More Young Men and Women Are Dying From Colon Cancer Than Ever Before, per New Report

( — According to a new report from the American Cancer Society, colon cancer is the most fatal cancer for men aged under 50 and the second deadliest cancer for women in the same age demographic. Breast cancer remains the most lethal form of cancer for mature women, but some medical experts believe colon cancer could surpass breast cancer in terms of lethality due to an increase in cases over the past few years. Over the past 20 years, colon cancer has become an increasingly common medical affliction and is almost as deadly as lung cancer.

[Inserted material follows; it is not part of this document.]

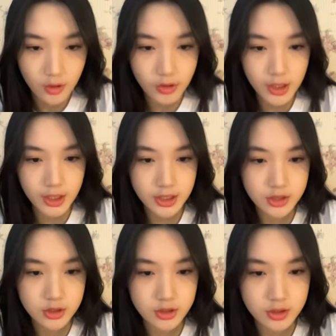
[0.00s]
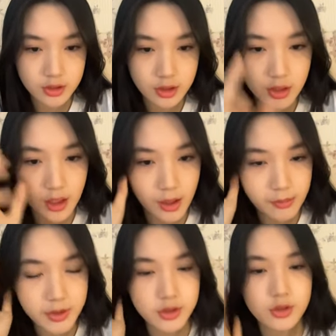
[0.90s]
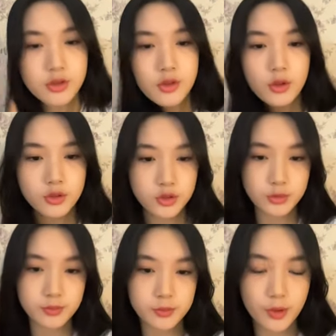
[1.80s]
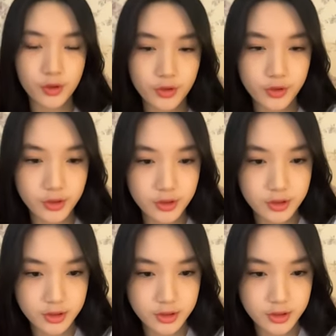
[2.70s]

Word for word: oh iya, lagi habis sojum oh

Lung cancer remains the deadliest form of cancer for every age group, with colon cancer being the third most fatal form of cancer for both genders in general. For men, the second deadliest form of cancer amongst all age groups is prostate cancer, with breast cancer being the second most lethal form of cancer across all women age groups. Another reason for colon cancer’s increase in prevalence is the overall decrease in cancer deaths over the past two years, which accompanies a reduction in cancer rates among the elderly.

The past two decades saw the decline of cancer prevalence among elderly citizens from 61 to 58 percent, despite the population of that age group growing from 13 to 17 percent of the total United States population. Despite the decline in cancer amongst the elderly, cancer rates for younger members of the population are on the rise, with an increase from 25 to 30 percent. Breast and endometrial cancers, as well as cancers affecting the mouth and throat, are also on the rise.

According to Dr. Kimmie Ng, the Young Onset Colorectal Cancer Center at Dana-Farber Cancer Institute’s director, oncologists nationwide have noticed more and more younger patients arriving for cancer treatment. Ng claims the American Cancer Society’s report confirms what other medical practitioners already believed: cancer is becoming more common among younger members of the population. An official from the American Cancer Society also acknowledged the growing cancer rates amongst younger Americans and identified a potential cause for the increase in colon cancer’s lethality.

Dr. William Dahut discussed the prevalence of colon cancer, citing the difficulty of treating the disease as the primary reason behind the increase in colon cancer mortality rates. Dahut also claims that cancer tends to be more aggressive in younger patients, another potential cause for the rise in colon cancer-related deaths.